━━━━━ Materials provided
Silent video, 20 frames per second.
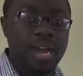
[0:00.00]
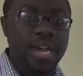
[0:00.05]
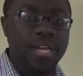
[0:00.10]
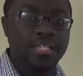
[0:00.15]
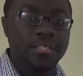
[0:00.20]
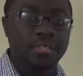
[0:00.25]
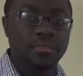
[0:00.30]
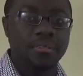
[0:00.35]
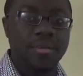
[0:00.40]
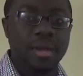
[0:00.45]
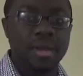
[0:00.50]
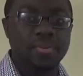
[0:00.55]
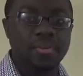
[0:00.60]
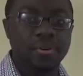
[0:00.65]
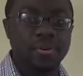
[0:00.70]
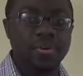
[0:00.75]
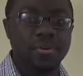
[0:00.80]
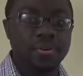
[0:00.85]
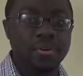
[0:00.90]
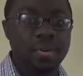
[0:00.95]
actual
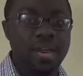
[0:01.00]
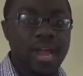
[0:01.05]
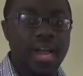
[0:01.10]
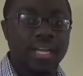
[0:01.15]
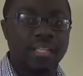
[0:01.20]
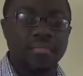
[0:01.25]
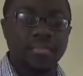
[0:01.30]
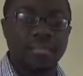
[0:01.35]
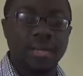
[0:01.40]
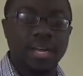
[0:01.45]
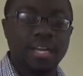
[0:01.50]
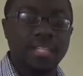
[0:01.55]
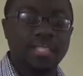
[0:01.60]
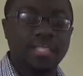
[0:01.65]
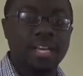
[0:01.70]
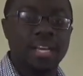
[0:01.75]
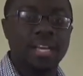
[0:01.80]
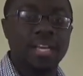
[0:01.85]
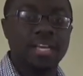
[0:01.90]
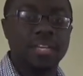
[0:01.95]
paper or your actual
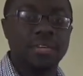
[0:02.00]
essay,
━━━━━━━━━━
**Task directions:**
Transcribe the full listing above exactly as it stands, minus the pictures.

**Expected answer:**
Silent video, 20 frames per second.
[0:00.00]
[0:00.05]
[0:00.10]
[0:00.15]
[0:00.20]
[0:00.25]
[0:00.30]
[0:00.35]
[0:00.40]
[0:00.45]
[0:00.50]
[0:00.55]
[0:00.60]
[0:00.65]
[0:00.70]
[0:00.75]
[0:00.80]
[0:00.85]
[0:00.90]
[0:00.95]
actual
[0:01.00]
[0:01.05]
[0:01.10]
[0:01.15]
[0:01.20]
[0:01.25]
[0:01.30]
[0:01.35]
[0:01.40]
[0:01.45]
[0:01.50]
[0:01.55]
[0:01.60]
[0:01.65]
[0:01.70]
[0:01.75]
[0:01.80]
[0:01.85]
[0:01.90]
[0:01.95]
paper or your actual
[0:02.00]
essay,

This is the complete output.